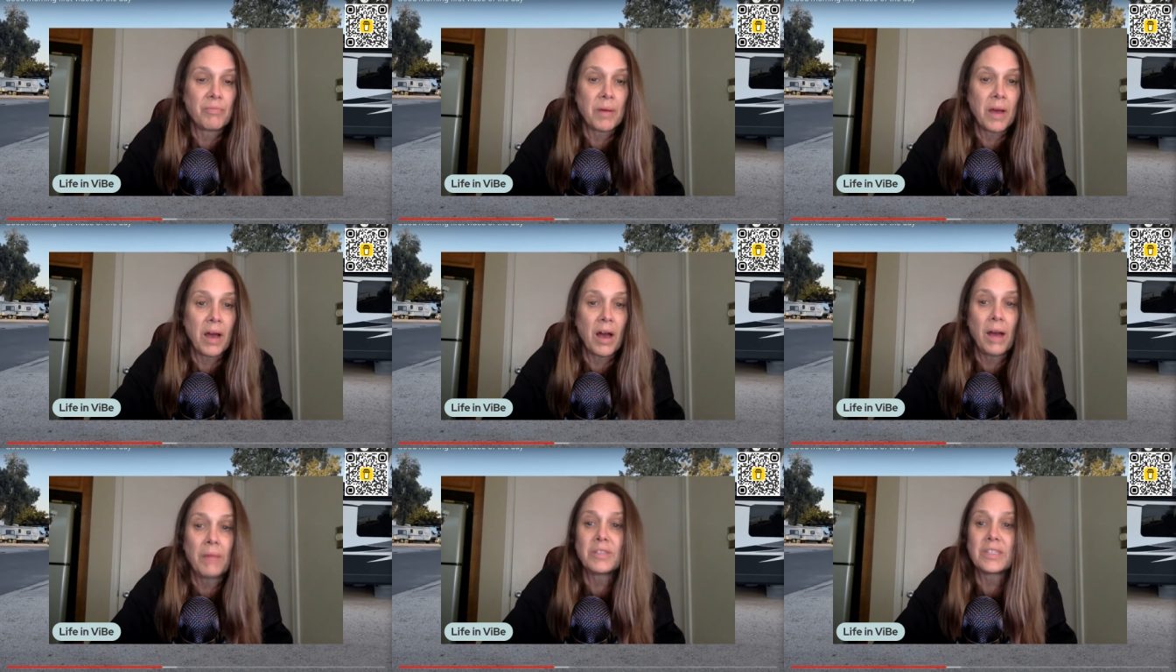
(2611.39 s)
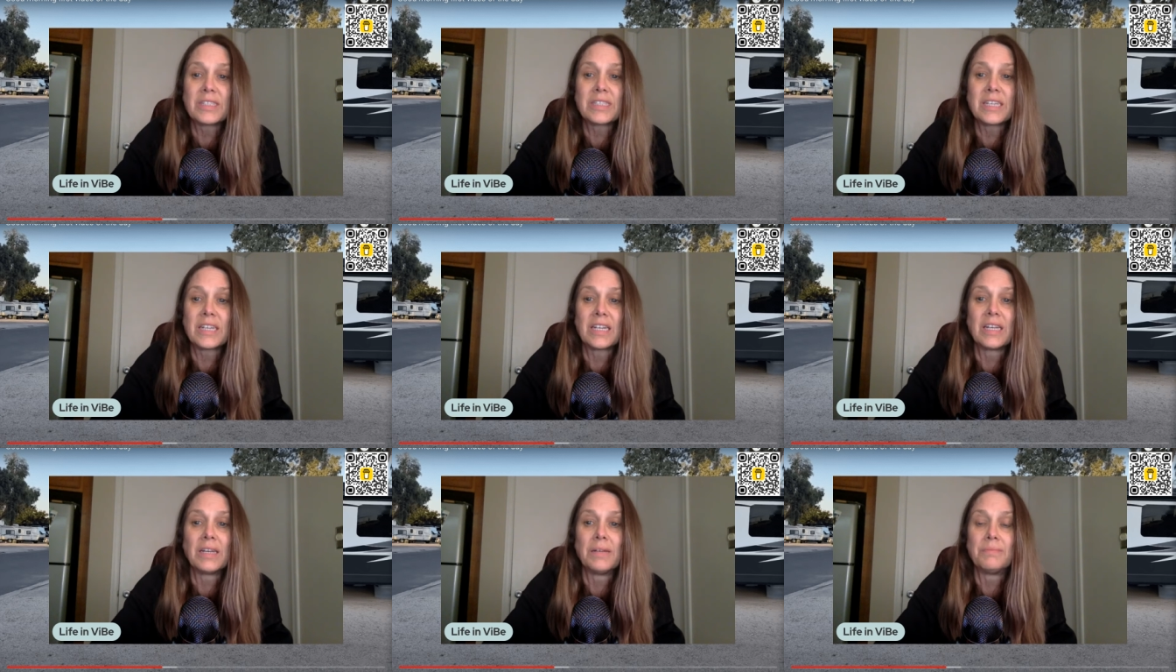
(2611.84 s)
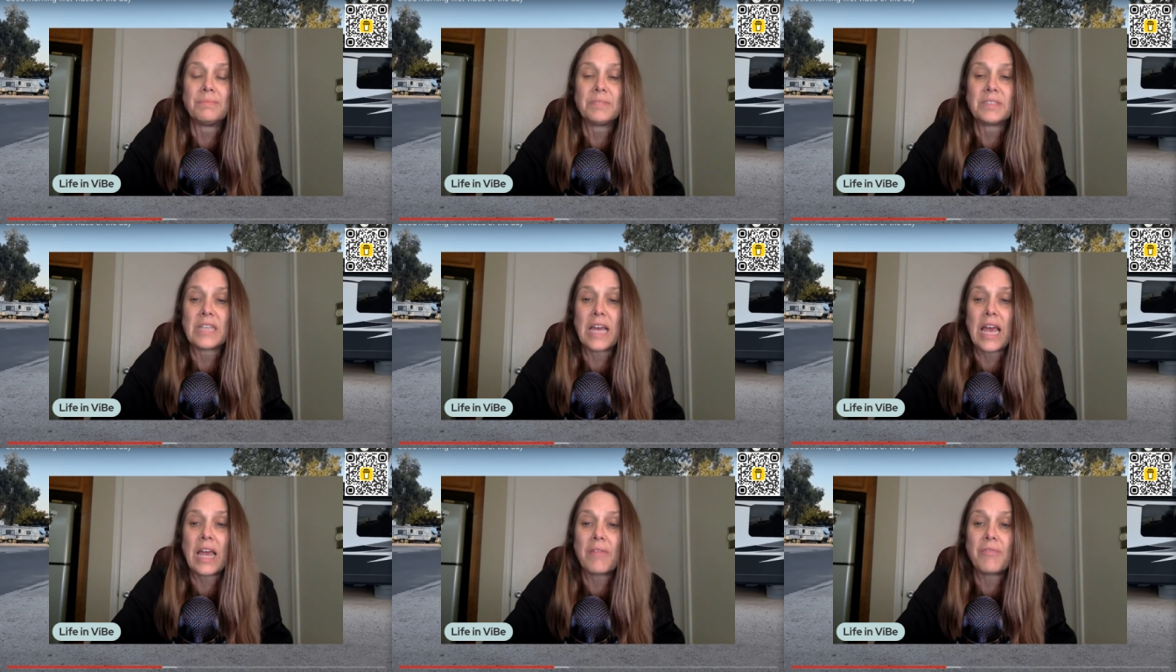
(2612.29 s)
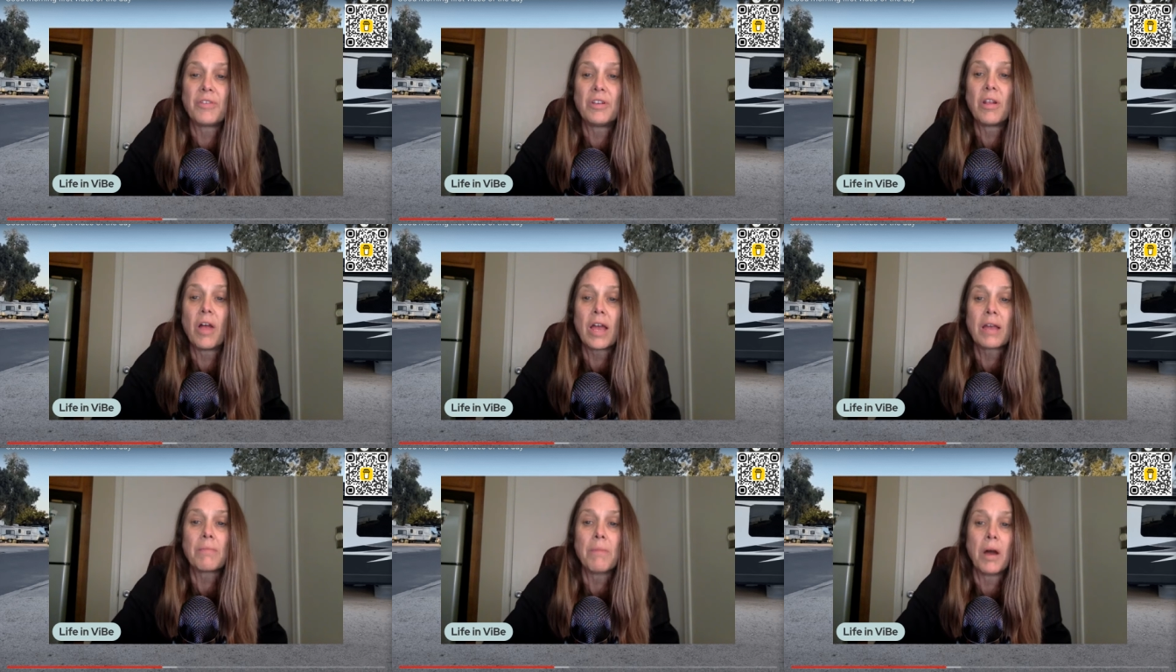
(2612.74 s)
But I'm just going to say, if you
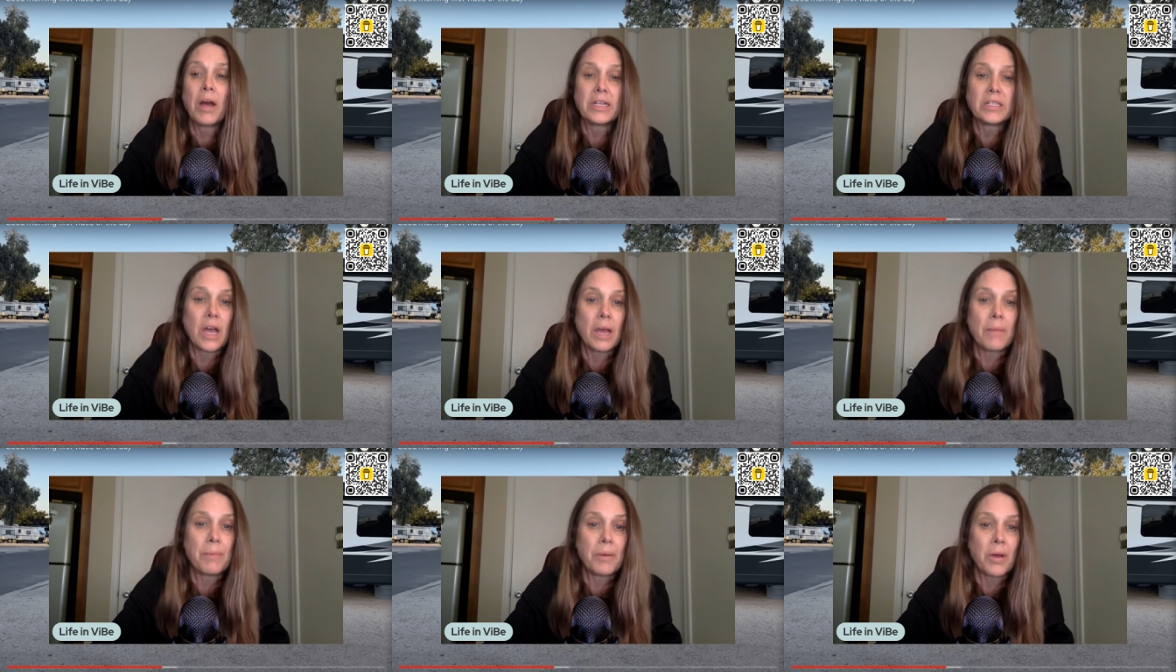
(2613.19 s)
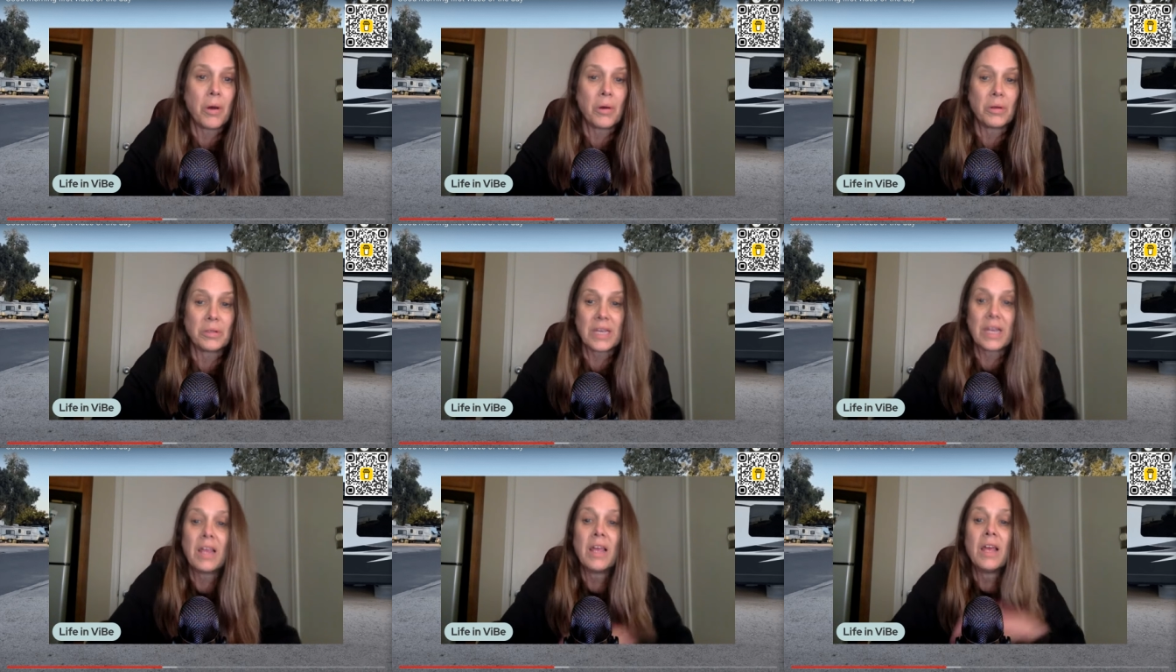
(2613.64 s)
like my type of content,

> **The problem**
Word for word, return all the entries and skip their pictures.

> **Solution to the problem**
(2611.39 s)
(2611.84 s)
(2612.29 s)
(2612.74 s)
But I'm just going to say, if you
(2613.19 s)
(2613.64 s)
like my type of content,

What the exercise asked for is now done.